World’s fifth largest FX dealer brings in tech giants

Prime brokerage goes high tech, although this time toward the lithe and dynamic external fintechs.

london

Large Tier 1 banks have often made a clear point that their technological topography will always be produced and supported in house, often by large head office-based IT teams numbering several hundred per company.

Ever since the 1990s, bank trading infrastructure has been the creation of, and has been operated by internal departments, occasionally with long term outsourcing of solutions architecture projects to on-site consultants from Fujitsu-Siemens, Steria, VMWare or Accenture.

These days, many banks are lumbered with legacy systems, largely due to the necessity from an operational specification and security perspective, to operate completely custom systems with long term staff being responsible for them, however the development cycle of technology in electronic trading has presented a delivery issue which is difficult to overcome when investment in technology needs to serve its intended lifetime.

HSBC, the world’s fifth largest FX dealer by market share, has this week begun to take steps outside its own Canary Wharf glass walls, and has quietly enlisted a series of external FinTech companies to work within its fold, both to expand its FX capabilities and to let it focus on “superstar” technology in-house.

The bank has begun building up a portfolio of financial technology firms to work within its operations, which the bank believes will help strengthen its FX capabilities and products. FX being a core business activity for the bank.

The company is collaborating with a variety of companies focused on areas such as settlement, balance sheet optimisation, credit, risk analytics and even robotics, in order to improve its services, believing that there are many specialist companies in the financial technology area that are outside of the banking arena, yet have the aptitude and rapid development skills to create a dynamic means of bringing very high quality new services to fruition, and wishes to assemble them into HSBC as an ecosystem.

This is a very avantgarde direction from a mainstream bank, as the usual remit is to take note of a valuable new technological development and then brief the internal teams on how to design their own version of it and integrate it.

When I worked for 20 years on bank trading infrastructure, the development time for additional services and migrations of upgrades to existing infrastructure was 2 years, and was done in house.
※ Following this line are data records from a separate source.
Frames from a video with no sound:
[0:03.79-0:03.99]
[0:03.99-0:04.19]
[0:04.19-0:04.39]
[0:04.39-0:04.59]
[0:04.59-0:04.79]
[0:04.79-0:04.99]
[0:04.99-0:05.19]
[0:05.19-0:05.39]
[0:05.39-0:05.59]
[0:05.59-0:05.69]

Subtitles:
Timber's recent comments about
Today, 2 years is a lifetime. Bank IT divisions can now easily work closely with FinTech firms and assemble them as a corporate ecosystem governed by the main IT division of a bank, especially given the London centric nature of most FinTech companies.
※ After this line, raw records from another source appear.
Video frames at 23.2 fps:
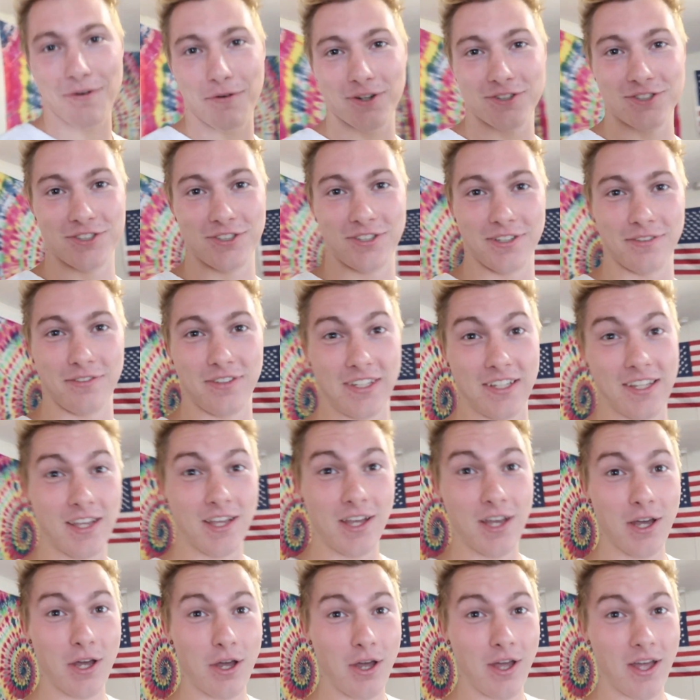out, watching TV.
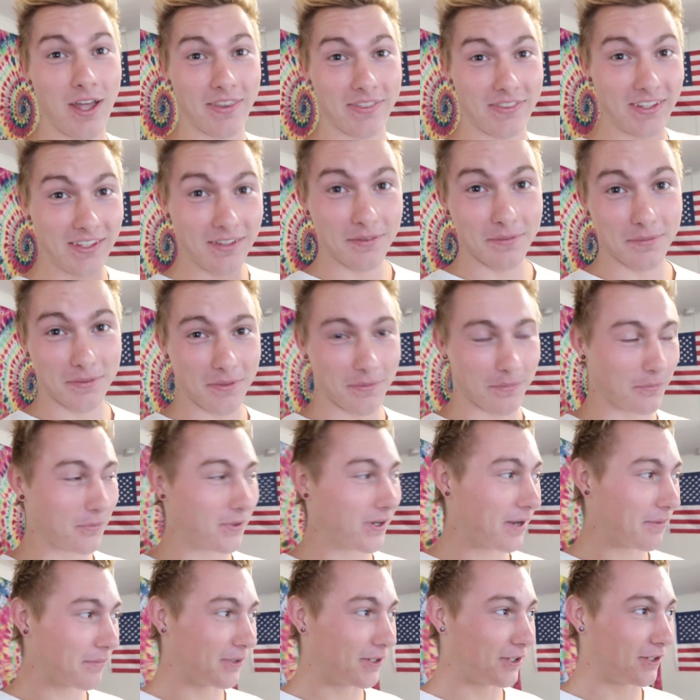Think
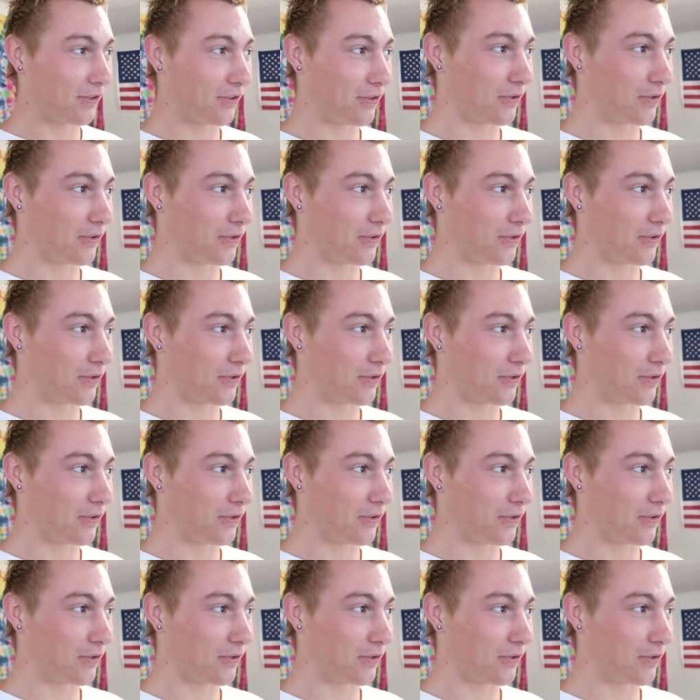what I'm gonnaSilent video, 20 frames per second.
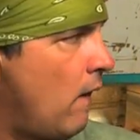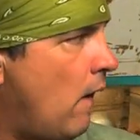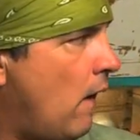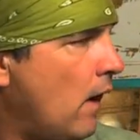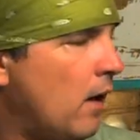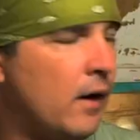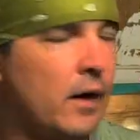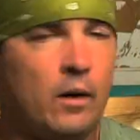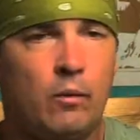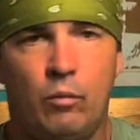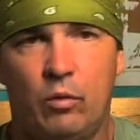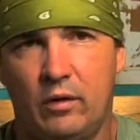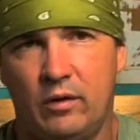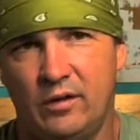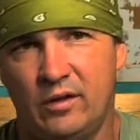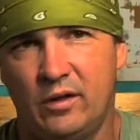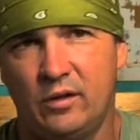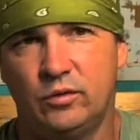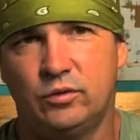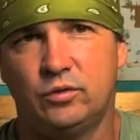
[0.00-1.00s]
I have
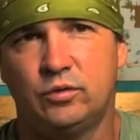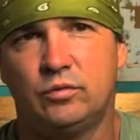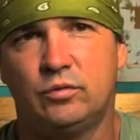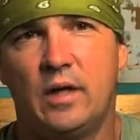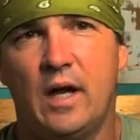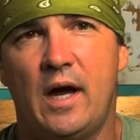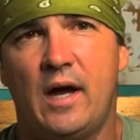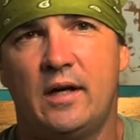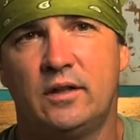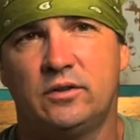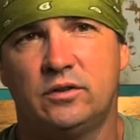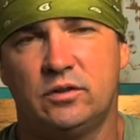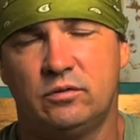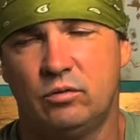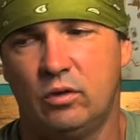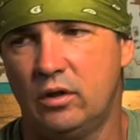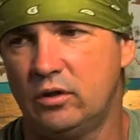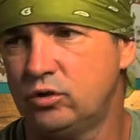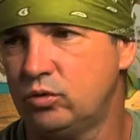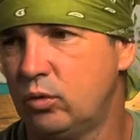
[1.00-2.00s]
one of those guys that
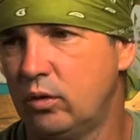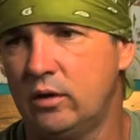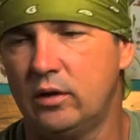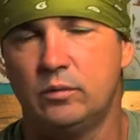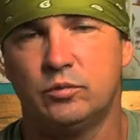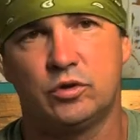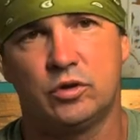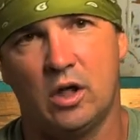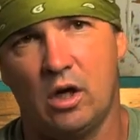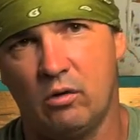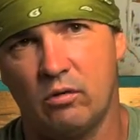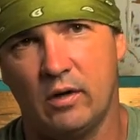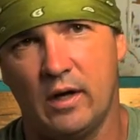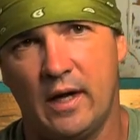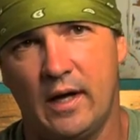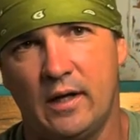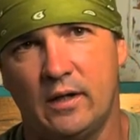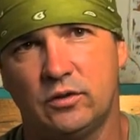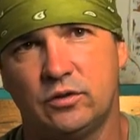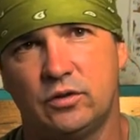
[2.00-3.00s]
runs one of them
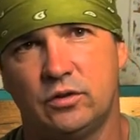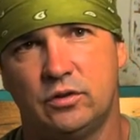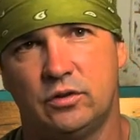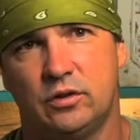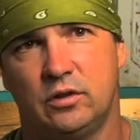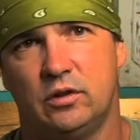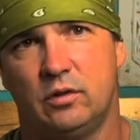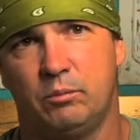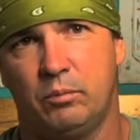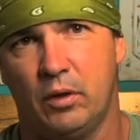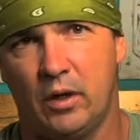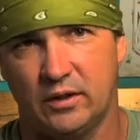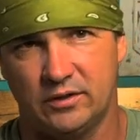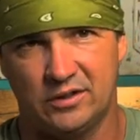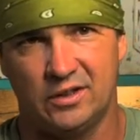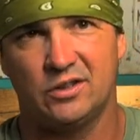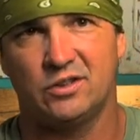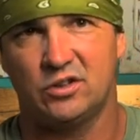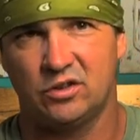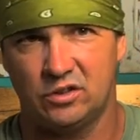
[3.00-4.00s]
slaughterhouses that
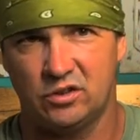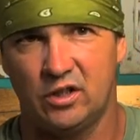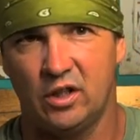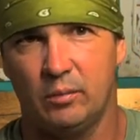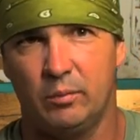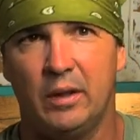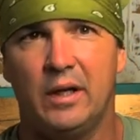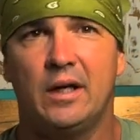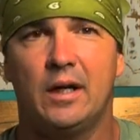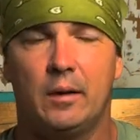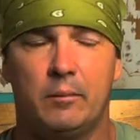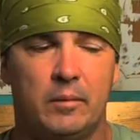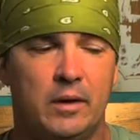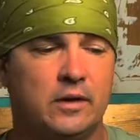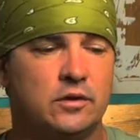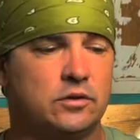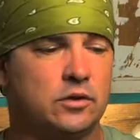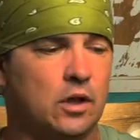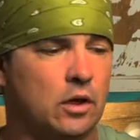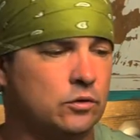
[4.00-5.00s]
processes deer meat and
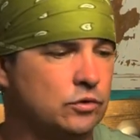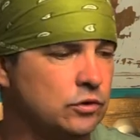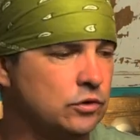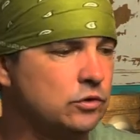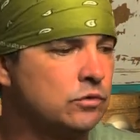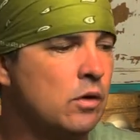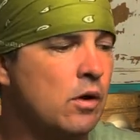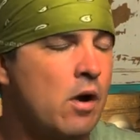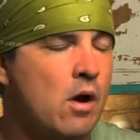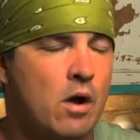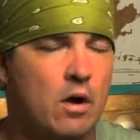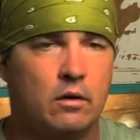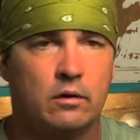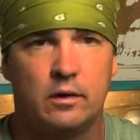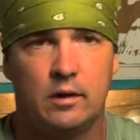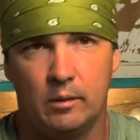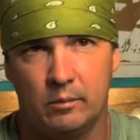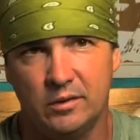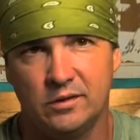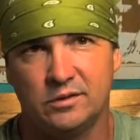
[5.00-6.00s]
makes sausage.
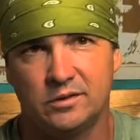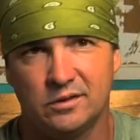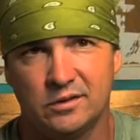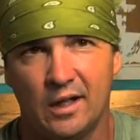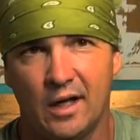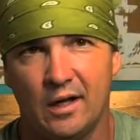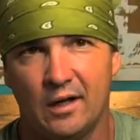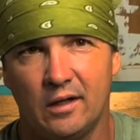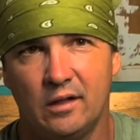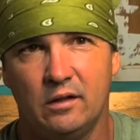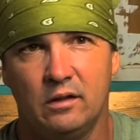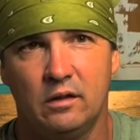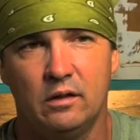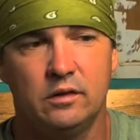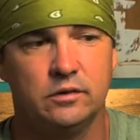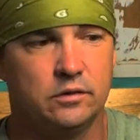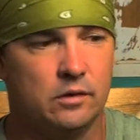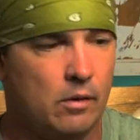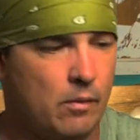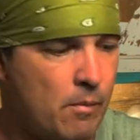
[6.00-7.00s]
Tell me this is how he
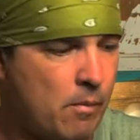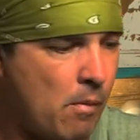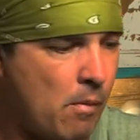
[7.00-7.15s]
does it.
A precursor to this direction was made clear by HSBC just two months ago, when it went live on the Capitolis Novation service in FX.
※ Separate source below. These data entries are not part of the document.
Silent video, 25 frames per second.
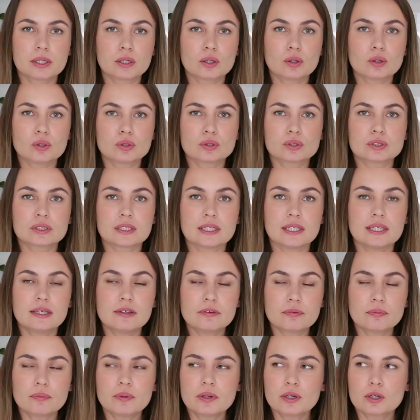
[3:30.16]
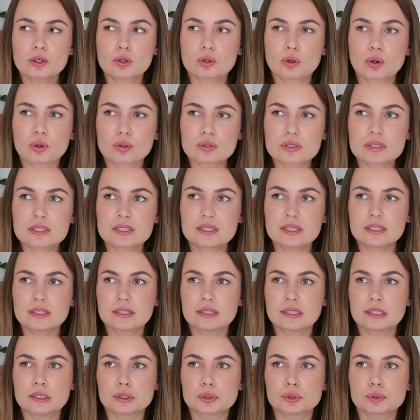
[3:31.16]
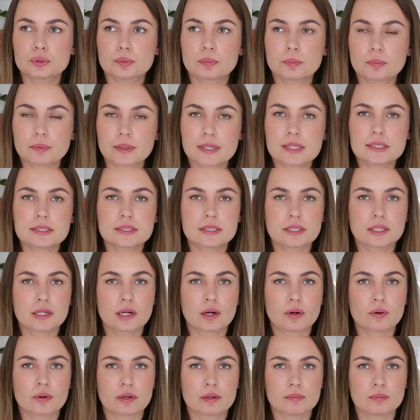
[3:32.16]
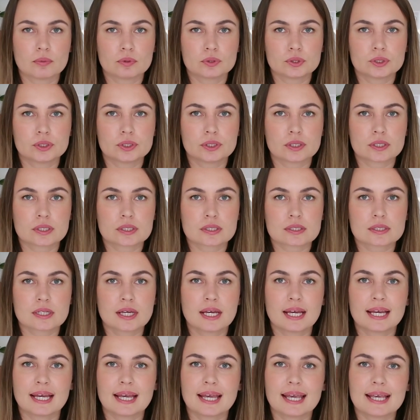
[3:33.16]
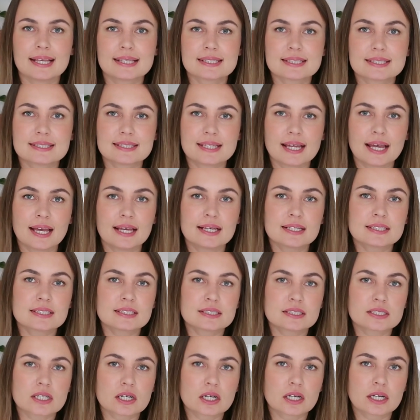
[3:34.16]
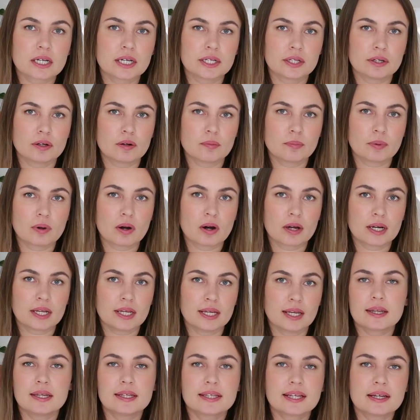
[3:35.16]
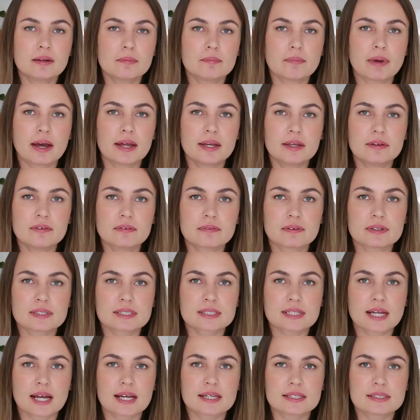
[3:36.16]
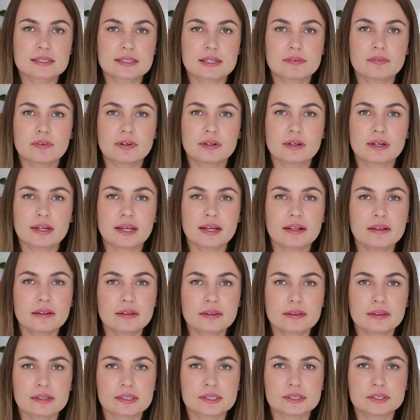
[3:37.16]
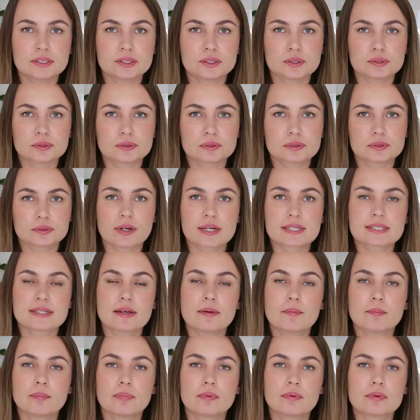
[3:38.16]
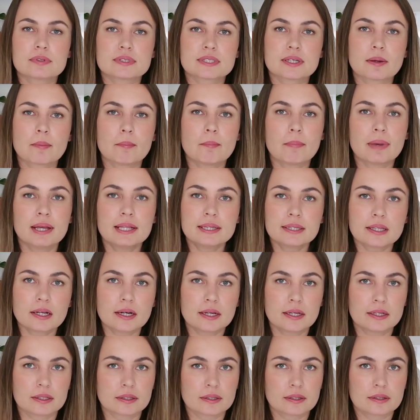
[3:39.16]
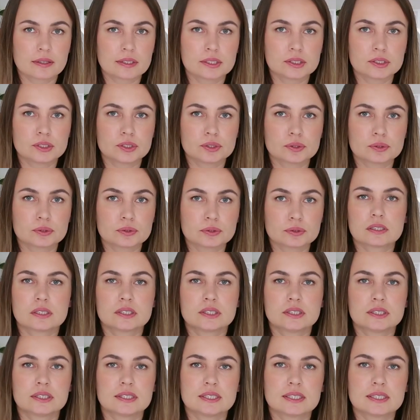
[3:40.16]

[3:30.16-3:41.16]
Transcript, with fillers: because if we are constantly suppressing our emotions, it stays stuck in our body and it can manifest as several health issues. For example, some mental health issues such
HSBC, along with FX market share rival Citigroup, have both been losing FX market share to non bank market makers which are specific to the FX industry, in particular XTX Markets which is now the world’s number 1 FX dealer.

At the time, Vincent Bonamy, global head of global intermediary services at HSBC, said: “The FX prime brokerage novation tool will provide access to liquidity and credit in the FX options market, while allowing clients to offset their positions across their network of banks.”

Gil Mandelzis, CEO of Capitolis, adds: “Citi and HSBC have used this service extensively across all their client activity, with executing banks and counterparties and for their proactive commitment to growing the community of participants across the buy and sell-side.”

Mr Mandelzis has a very long history of FX innovation at corporate level, having been one of the founders of Israel’s Traiana which was acquired in 2007 by Michael Spencer’s interdealer broker ICAP, when Mr Mandelzis was appointed CEO of EBS BrokerTec, a $500 million technology firm that was created through the merger of two fixed income and FX trading businesses, before founding Capitolis in 2017.

Clearly, the banks have to do something to maintain their Tier 1 status and secure methodology as top level FX dealers, but also have to ensure that their high quality execution and competitive nature is preserved to avoid facing further onslaught from lean and progressive non-bank market makers.

HSBC’s step appears to be a very good compromise.